Phil and Nancy Black opened the shop at 1407 N. 29th Street. In 2013, their son Tracy bought the business, keeping it in the family.
But the Blacks had been working in the industry since long before the business opened. Phil used to work with his two uncles growing up. His uncles managed multiple auto body shops, and he learned the tricks of the trade from them.
But he always had dreams of owning and operating his own shop.
Phil worked with his uncles until he went away to the military. In 1968, he bought one of the auto body shops his uncles managed and, with the help of Nancy, created the Sheboygan staple.
Phil wrote estimates and worked on repairing the vehicles while Nancy ran the office, greeted customers and paid the bills.
Tracy followed in their footsteps. Having helped out at Dean's since he was old enough to push a broom, he spent countless weekends and summers learning the trade. In 2009, Tracy's wife, Sue, took over for Nancy when she retired. In 2013, Tracy and Sue bought the business and have been running it ever since.
Tracy and Sue have a son, Joe. He did an apprenticeship program during his junior and senior years in high school. After graduating in 2018, he joined the family business full-time as a painter.
Joe's wish is to be the third-generation owner of Dean's.
"Because the business was built on integrity and trust, we have been blessed with a good reputation, numerous referrals and repeat customers," Sue said in a press release.
Dean's and the Black family have worked with local high schools and Lakeshore Technical College to help anyone who wants to go into auto repair careers.

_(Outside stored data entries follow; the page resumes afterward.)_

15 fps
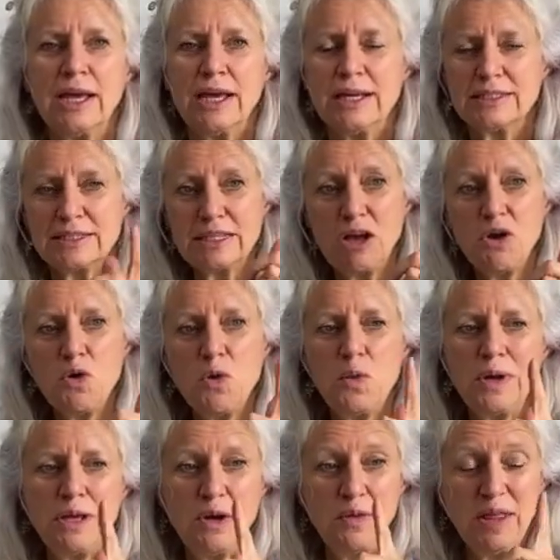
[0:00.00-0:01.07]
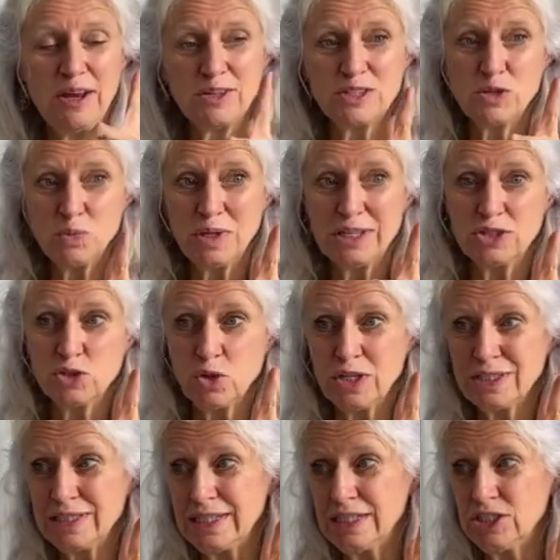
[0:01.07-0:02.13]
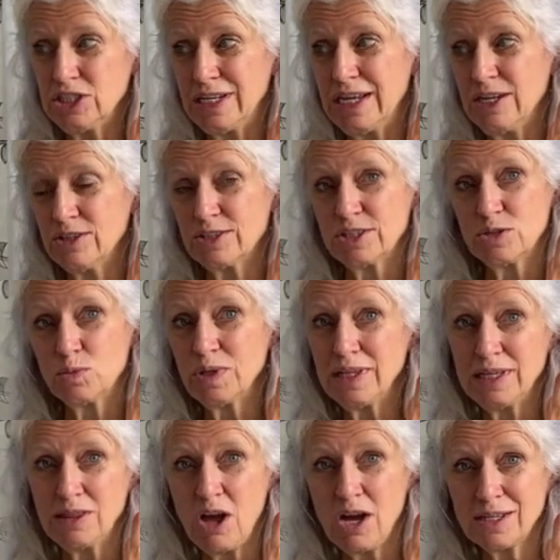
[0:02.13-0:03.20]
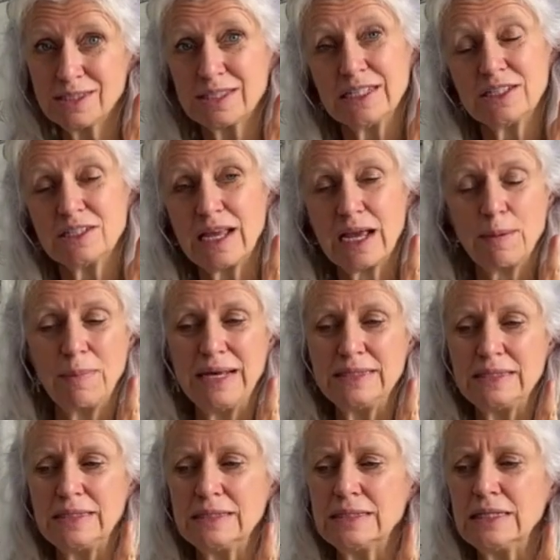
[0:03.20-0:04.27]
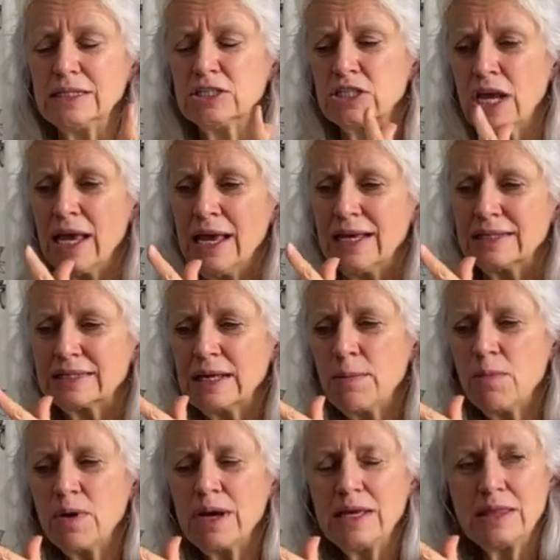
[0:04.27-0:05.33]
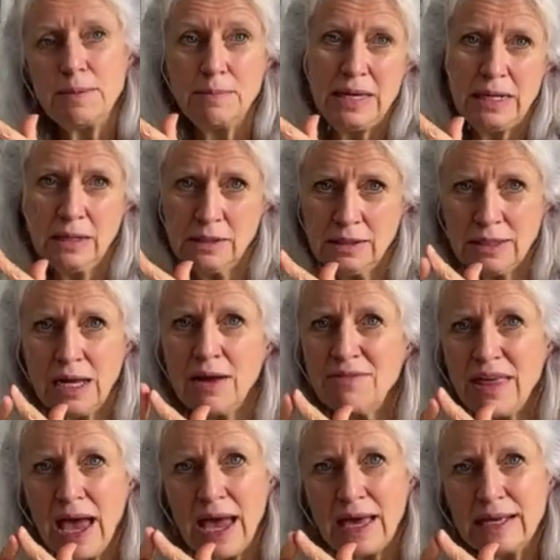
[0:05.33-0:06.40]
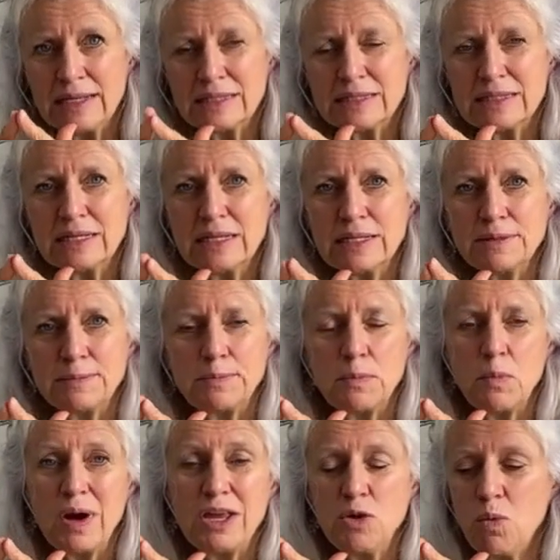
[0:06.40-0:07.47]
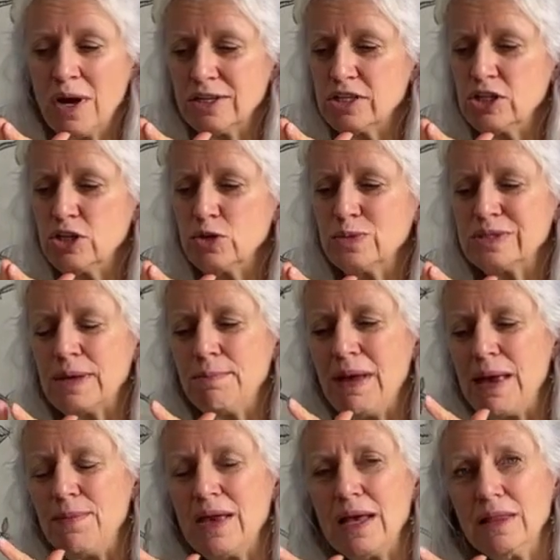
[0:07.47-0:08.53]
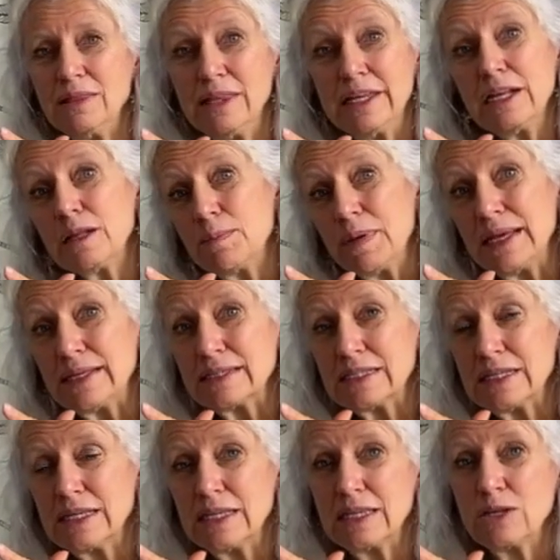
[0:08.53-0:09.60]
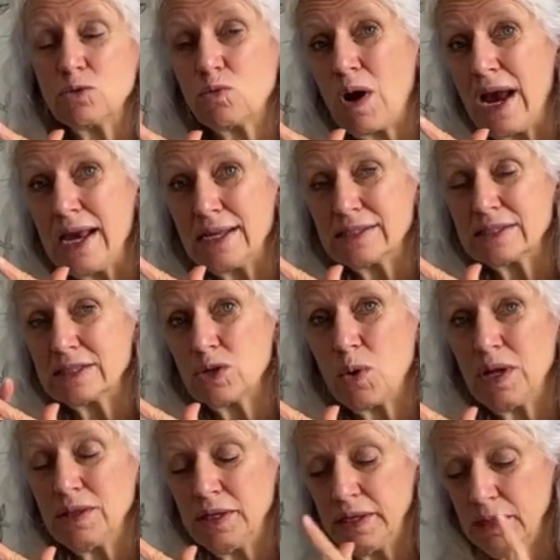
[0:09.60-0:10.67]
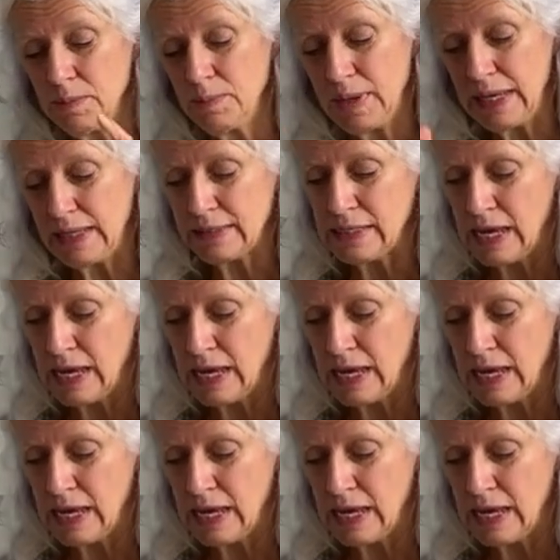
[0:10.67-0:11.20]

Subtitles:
So, you know, here's the really short stitch and here's the really long stitch, like a basting stitch. Somewhere in the middle of that is what you want to use, and maybe a little bit to the right, so a little bit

"We have performed mock interviews and given tours of our shop to first-year students, and we hire second-year students for paid internships," Sue said. "The high school and technical students are the key to our future."
And Sue expects the future to be bright.
"We know there will be challenges with all the changes that continue to take place in our industry, but we will always be ready to hone our craft and continue to grow as a company. As John C. Maxwell once said, 'Change is inevitable; growth is optional.' May the road be long before us!" Sue said.